Over the years I have struggled
with understanding the relationship between the pastor and the congregation. What
exactly does it mean? Why does the Lord want it to function in this strange way,
if indeed he does? I can get my head around the idea that it creates an inescapable
relationship (inescapable unless either the minister is driven out or the
laypeople leave) and that training in relationship is at the heart of
the spiritual life, but why have one person set aside to take this role? You
can drag in the traditional Catholic explanation, that ordained people exist to
provide the sacraments, but that’s an unsatisfactorily circular argument.

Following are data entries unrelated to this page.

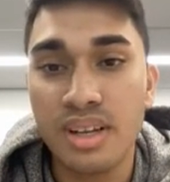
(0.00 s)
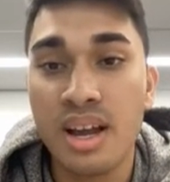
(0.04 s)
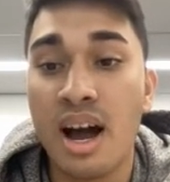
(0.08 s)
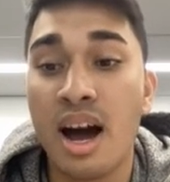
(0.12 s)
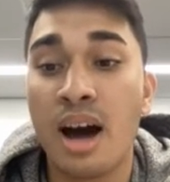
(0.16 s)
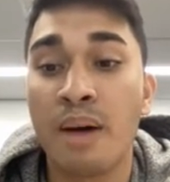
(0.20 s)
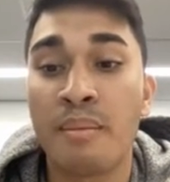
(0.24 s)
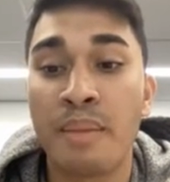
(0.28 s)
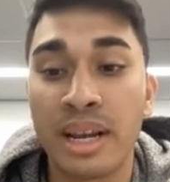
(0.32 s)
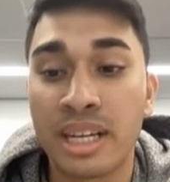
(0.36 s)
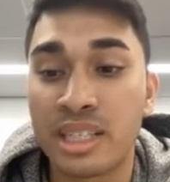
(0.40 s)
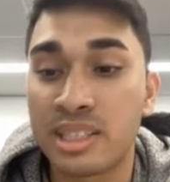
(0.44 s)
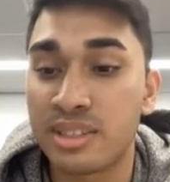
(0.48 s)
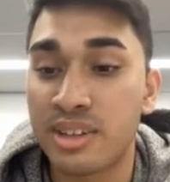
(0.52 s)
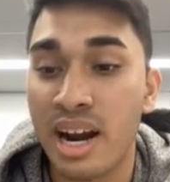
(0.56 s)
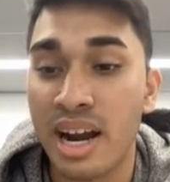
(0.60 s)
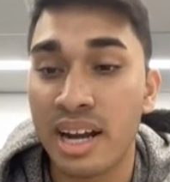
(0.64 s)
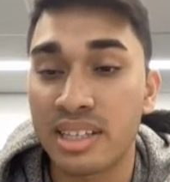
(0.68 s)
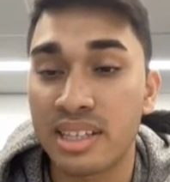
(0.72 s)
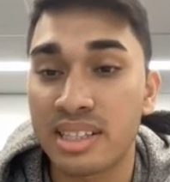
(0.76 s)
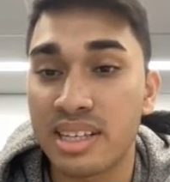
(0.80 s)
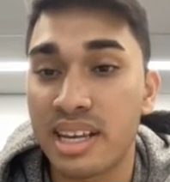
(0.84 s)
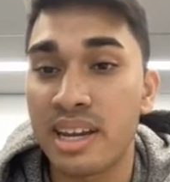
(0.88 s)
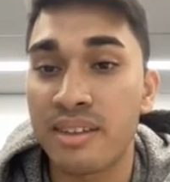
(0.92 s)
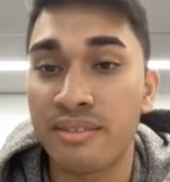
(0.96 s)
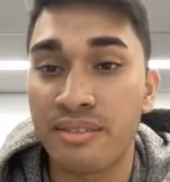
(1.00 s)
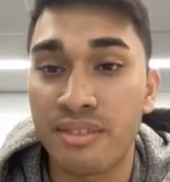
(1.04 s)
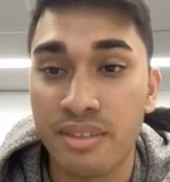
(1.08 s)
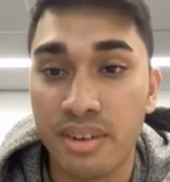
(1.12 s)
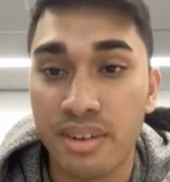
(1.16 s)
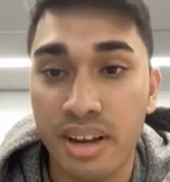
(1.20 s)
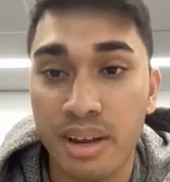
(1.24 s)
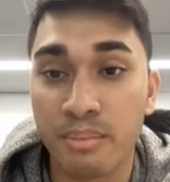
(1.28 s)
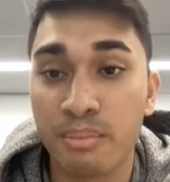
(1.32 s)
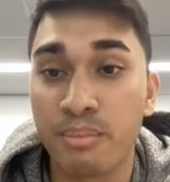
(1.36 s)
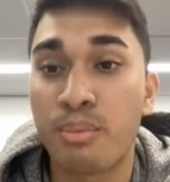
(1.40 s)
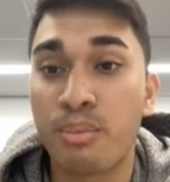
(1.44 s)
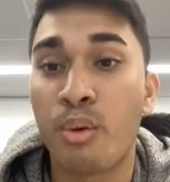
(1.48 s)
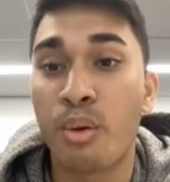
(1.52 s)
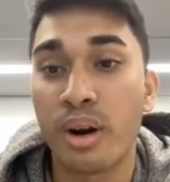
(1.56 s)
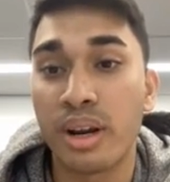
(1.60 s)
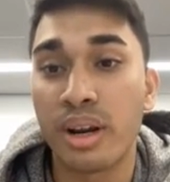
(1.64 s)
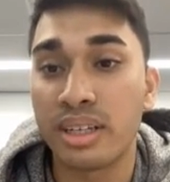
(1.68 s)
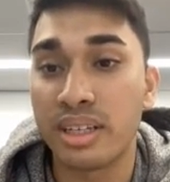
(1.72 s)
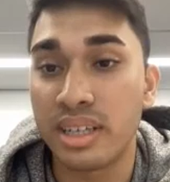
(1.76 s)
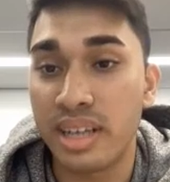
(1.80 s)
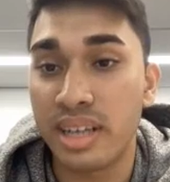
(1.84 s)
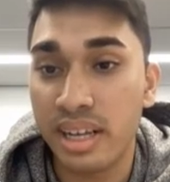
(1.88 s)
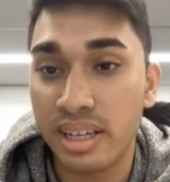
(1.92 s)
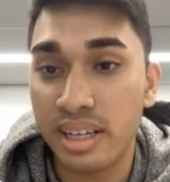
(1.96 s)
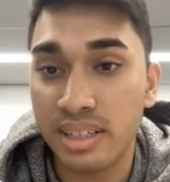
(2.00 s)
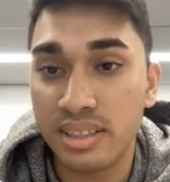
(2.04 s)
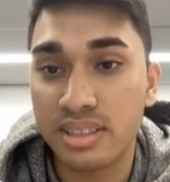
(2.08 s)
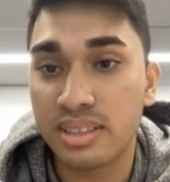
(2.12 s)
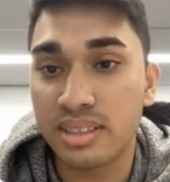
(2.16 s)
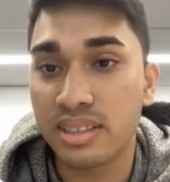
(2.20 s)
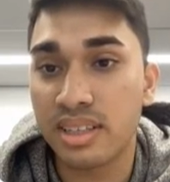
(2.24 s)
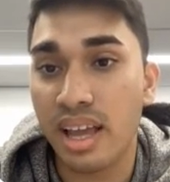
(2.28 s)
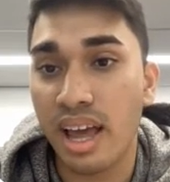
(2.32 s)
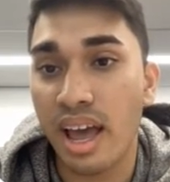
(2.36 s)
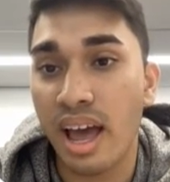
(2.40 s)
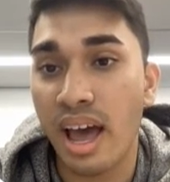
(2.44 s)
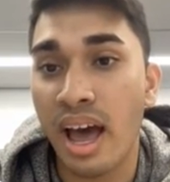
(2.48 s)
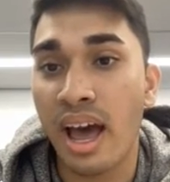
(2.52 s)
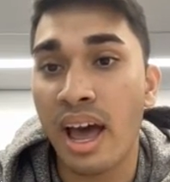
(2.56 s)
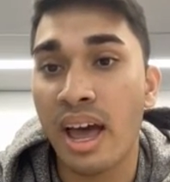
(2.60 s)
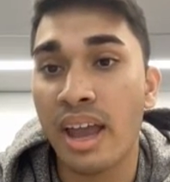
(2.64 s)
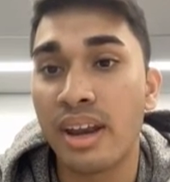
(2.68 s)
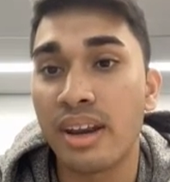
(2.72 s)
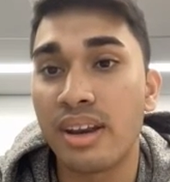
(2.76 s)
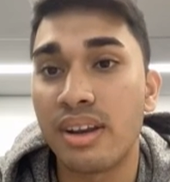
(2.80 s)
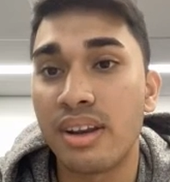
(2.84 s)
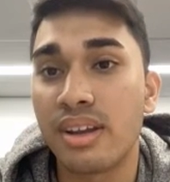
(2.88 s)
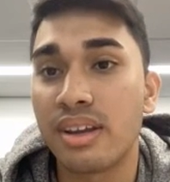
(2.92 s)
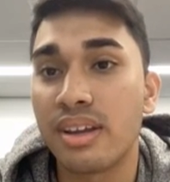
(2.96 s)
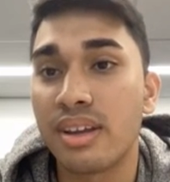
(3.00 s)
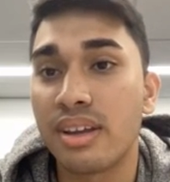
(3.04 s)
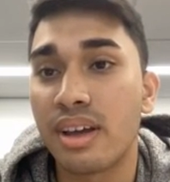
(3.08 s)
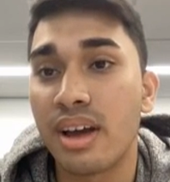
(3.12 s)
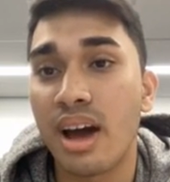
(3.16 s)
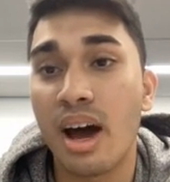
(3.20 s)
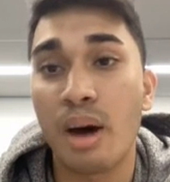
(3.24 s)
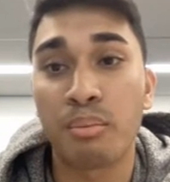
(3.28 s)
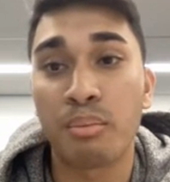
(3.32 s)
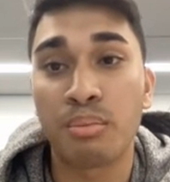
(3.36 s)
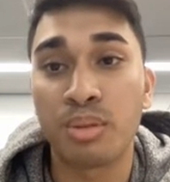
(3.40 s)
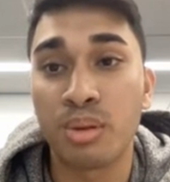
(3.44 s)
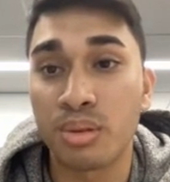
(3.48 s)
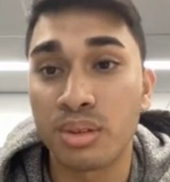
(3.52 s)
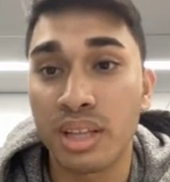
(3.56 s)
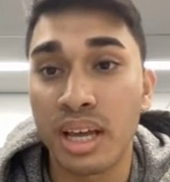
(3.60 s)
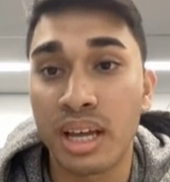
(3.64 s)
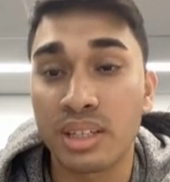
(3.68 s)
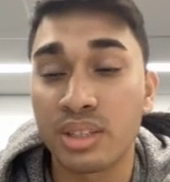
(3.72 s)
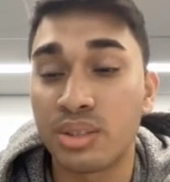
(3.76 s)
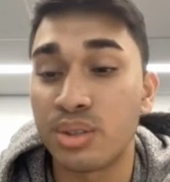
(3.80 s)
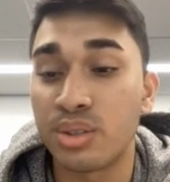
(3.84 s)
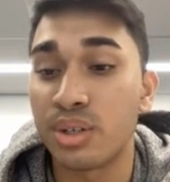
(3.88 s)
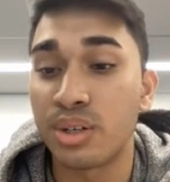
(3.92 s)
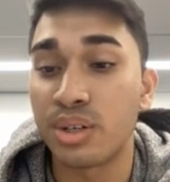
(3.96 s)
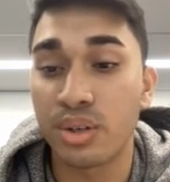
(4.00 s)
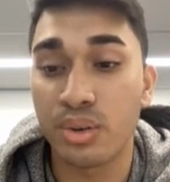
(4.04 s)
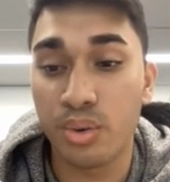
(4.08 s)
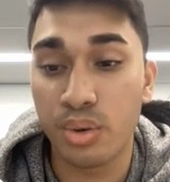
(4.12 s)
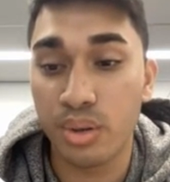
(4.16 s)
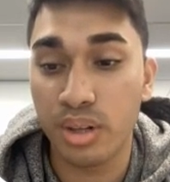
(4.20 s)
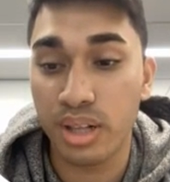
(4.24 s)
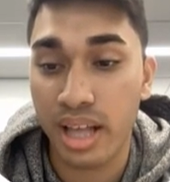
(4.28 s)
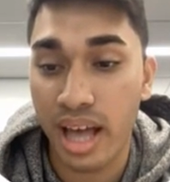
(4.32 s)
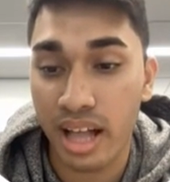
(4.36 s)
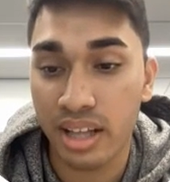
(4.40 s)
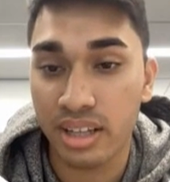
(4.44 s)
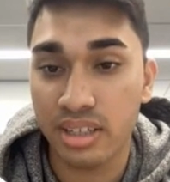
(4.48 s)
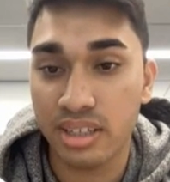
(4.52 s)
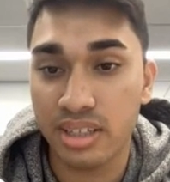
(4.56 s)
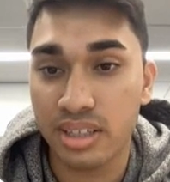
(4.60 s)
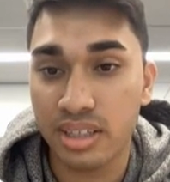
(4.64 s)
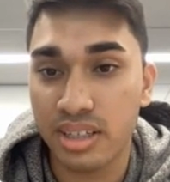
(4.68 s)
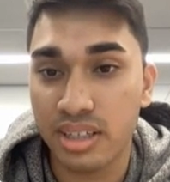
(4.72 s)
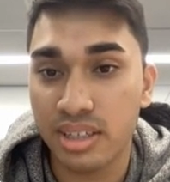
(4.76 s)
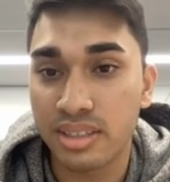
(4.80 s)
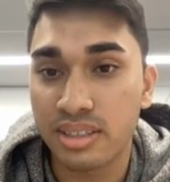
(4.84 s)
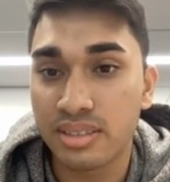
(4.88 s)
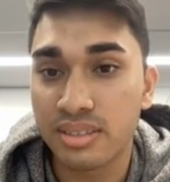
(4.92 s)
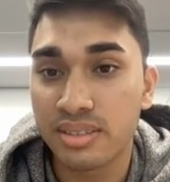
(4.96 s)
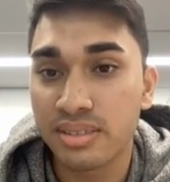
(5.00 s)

um, extract important dates and upload that to your Google Calendar.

As I was contemplating finishing the sermon with that brutal statement about fire and hammers and blood I imagined myself saying to Giselle the lay reader, ‘Of course you can’t say that’. My feeling would be that it wouldn’t be right for Il Rettore or Marion, when she was with us, or Ted the public school teacher who preaches occasionally, to say it either. I think this is because it is risky. Not only is the expression slightly extreme, but it’s also very directive in a way I rarely am. This is partly what an ordained person sent to a Christian community to speak with the authority of the One Holy Catholic and Apostolic Church is for in a way a layperson (even an authorised one), a retired priest or a curate is not. That status both protects the minister in that they are commissioned to say such things, and also raises the stakes when they do: they’re still going to be there next week (probably), and the congregation’s relationship with them is ongoing and not easy to escape, as we’ve said. The possibility of a strong and directive statement grating like grit in an oyster is part of the point, it seems to me.